Knead the dough for about 5-7 minutes until it is smooth and elastic. Form the dough into a ball and place it in a lightly greased bowl. Cover with a clean kitchen towel and let it rise in a warm place for about 1 hour or until doubled in size.
While the dough is rising, cut the mozzarella cheese into small cubes. Set aside.
Preheat your oven to 450°F (230°C) and line a baking sheet with parchment paper.
Once the dough has risen, punch it down to release the air. Divide the dough into 12 equal pieces. Roll each piece into a long rope, about 24 inches long. Form a U-shape with the rope, then cross the ends over each other and twist them together before pressing the ends down to secure the shape of the pretzel.
Carefully make a small slit on the top of each pretzel and insert a cube of mozzarella cheese into the slit.
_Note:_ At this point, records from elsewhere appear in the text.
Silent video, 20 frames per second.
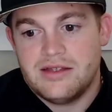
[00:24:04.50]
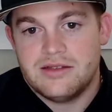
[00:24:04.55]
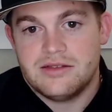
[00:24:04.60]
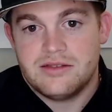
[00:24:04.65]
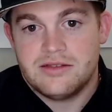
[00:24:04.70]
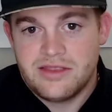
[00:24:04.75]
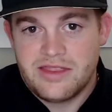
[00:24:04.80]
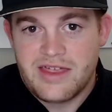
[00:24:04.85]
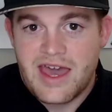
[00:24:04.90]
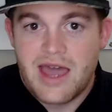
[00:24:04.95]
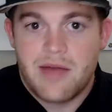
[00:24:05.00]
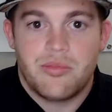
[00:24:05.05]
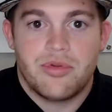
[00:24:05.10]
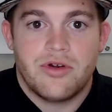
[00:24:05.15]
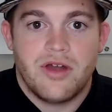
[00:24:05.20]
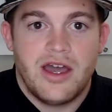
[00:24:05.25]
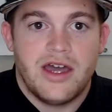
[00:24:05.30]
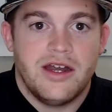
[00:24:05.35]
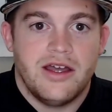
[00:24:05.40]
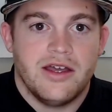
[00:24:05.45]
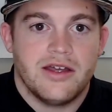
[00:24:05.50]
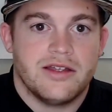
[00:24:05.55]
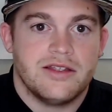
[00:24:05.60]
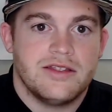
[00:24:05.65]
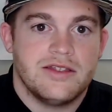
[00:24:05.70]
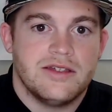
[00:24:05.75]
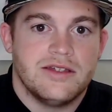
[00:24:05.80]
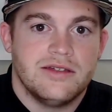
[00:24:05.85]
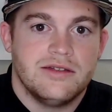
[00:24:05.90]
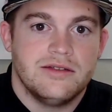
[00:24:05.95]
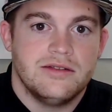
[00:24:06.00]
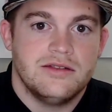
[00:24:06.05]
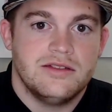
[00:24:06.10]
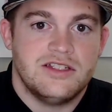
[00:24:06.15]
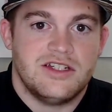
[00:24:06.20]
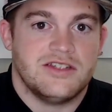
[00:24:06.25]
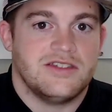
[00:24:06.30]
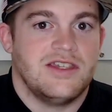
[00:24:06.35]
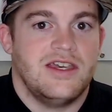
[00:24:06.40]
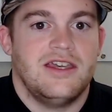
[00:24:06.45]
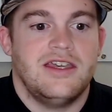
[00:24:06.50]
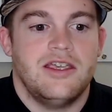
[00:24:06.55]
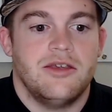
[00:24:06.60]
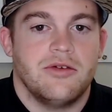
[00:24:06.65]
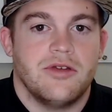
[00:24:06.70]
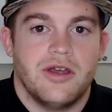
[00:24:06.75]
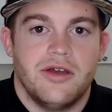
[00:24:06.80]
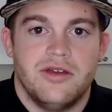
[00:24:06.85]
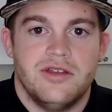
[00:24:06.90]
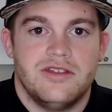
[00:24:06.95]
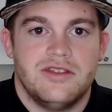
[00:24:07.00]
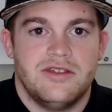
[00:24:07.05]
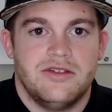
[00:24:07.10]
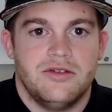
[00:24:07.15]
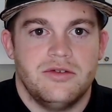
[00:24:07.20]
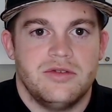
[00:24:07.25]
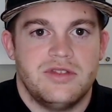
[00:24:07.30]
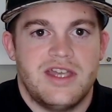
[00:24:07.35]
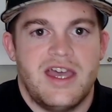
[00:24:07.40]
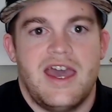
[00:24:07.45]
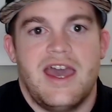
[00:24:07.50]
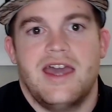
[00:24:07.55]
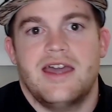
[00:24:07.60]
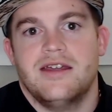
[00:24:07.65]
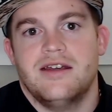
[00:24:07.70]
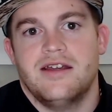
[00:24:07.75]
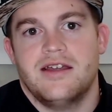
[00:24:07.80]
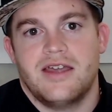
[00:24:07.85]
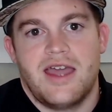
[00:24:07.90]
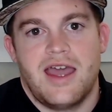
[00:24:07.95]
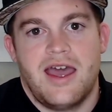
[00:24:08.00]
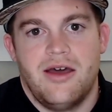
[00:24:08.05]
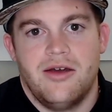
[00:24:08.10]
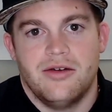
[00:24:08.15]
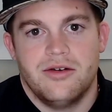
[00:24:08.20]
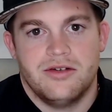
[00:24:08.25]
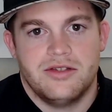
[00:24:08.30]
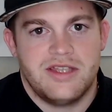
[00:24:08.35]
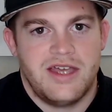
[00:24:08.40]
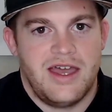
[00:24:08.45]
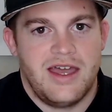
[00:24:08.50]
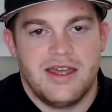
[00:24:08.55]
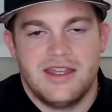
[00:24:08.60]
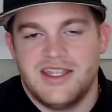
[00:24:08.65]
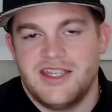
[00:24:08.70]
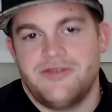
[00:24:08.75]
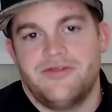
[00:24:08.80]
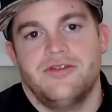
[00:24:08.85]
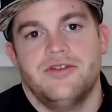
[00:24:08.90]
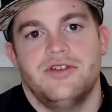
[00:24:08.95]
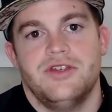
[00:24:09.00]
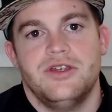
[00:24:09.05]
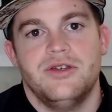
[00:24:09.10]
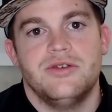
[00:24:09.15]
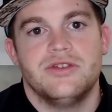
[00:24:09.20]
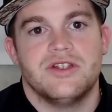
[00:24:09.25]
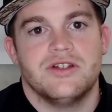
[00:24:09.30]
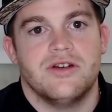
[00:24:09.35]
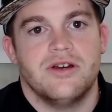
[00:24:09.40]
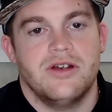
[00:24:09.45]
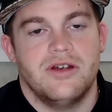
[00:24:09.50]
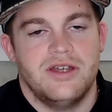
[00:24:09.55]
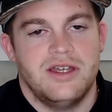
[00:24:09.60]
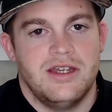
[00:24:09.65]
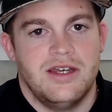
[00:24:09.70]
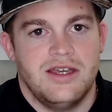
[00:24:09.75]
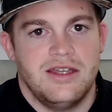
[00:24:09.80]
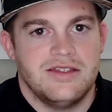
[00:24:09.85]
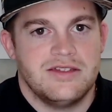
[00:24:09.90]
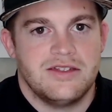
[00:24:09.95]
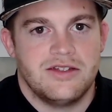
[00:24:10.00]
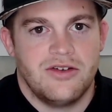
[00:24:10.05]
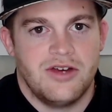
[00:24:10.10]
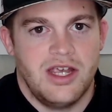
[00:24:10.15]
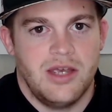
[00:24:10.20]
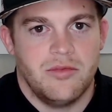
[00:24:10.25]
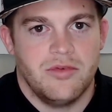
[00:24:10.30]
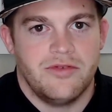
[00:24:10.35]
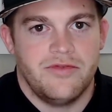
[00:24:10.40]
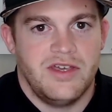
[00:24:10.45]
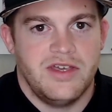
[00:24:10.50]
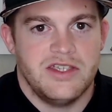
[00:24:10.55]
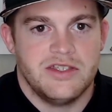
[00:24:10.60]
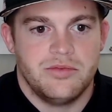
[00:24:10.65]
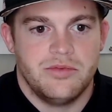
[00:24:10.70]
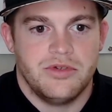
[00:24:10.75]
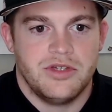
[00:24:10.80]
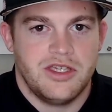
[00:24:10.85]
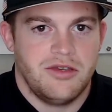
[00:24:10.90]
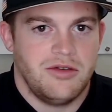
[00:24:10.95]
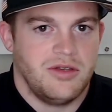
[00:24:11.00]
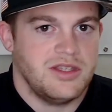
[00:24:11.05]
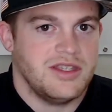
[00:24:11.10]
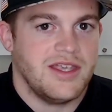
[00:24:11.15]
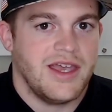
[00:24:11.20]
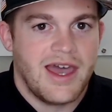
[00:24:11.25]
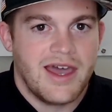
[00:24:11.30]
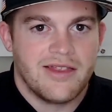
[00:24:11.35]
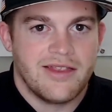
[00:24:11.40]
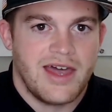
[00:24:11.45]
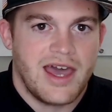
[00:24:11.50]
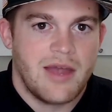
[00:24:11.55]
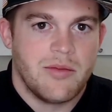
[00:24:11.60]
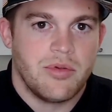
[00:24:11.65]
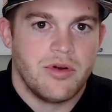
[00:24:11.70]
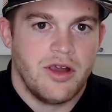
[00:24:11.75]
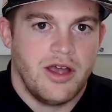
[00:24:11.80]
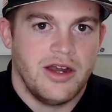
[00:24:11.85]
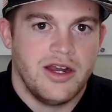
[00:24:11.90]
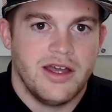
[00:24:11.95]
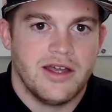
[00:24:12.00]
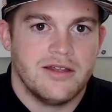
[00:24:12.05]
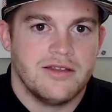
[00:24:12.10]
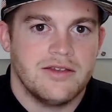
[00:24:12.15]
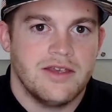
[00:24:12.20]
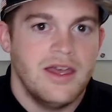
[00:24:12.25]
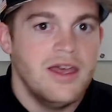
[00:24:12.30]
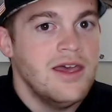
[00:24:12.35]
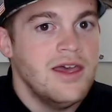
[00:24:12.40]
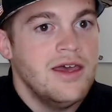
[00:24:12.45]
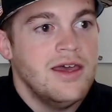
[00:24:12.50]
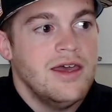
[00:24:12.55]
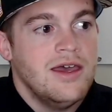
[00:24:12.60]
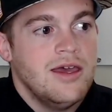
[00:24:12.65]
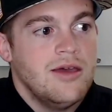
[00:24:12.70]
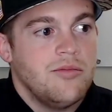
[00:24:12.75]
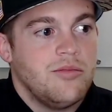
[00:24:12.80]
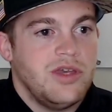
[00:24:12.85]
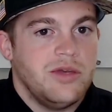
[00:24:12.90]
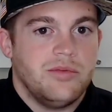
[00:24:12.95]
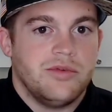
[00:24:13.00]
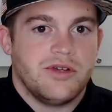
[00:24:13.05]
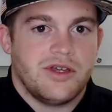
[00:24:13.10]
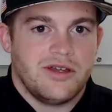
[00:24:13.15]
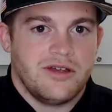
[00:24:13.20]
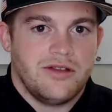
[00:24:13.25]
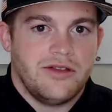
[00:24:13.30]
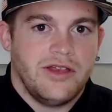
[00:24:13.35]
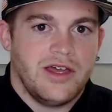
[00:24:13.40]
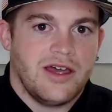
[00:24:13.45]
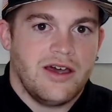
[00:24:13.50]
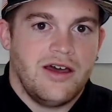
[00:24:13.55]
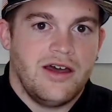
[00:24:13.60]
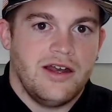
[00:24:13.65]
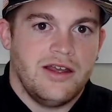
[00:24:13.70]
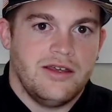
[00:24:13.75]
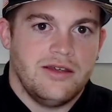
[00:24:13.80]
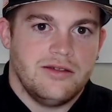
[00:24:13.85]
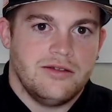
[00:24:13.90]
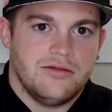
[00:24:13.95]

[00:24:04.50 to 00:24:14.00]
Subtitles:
that product, just like you're going to tag an account or tag a different user in Instagram or Facebook. You can tag that product. People can click on it.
Pinch the dough around the cheese to seal it inside.
In a large pot, bring about 10 cups of water to a boil. Add the baking soda to the boiling water. Using a slotted spoon, carefully place each pretzel into the boiling water for about 30 seconds.
Brush each pretzel with the beaten egg to give them a golden color when baking. Sprinkle coarse sea salt over the top.
Bake the pretzels in the preheated oven for 12-15 minutes or until they are golden brown.
Once baked, remove the pretzels from the oven and let them cool on a wire rack for a few minutes before serving.
Notes
These pretzels are best enjoyed warm. You can serve them with cheese dipping sauce, herbed olive oil, or a selection of mustards for dipping.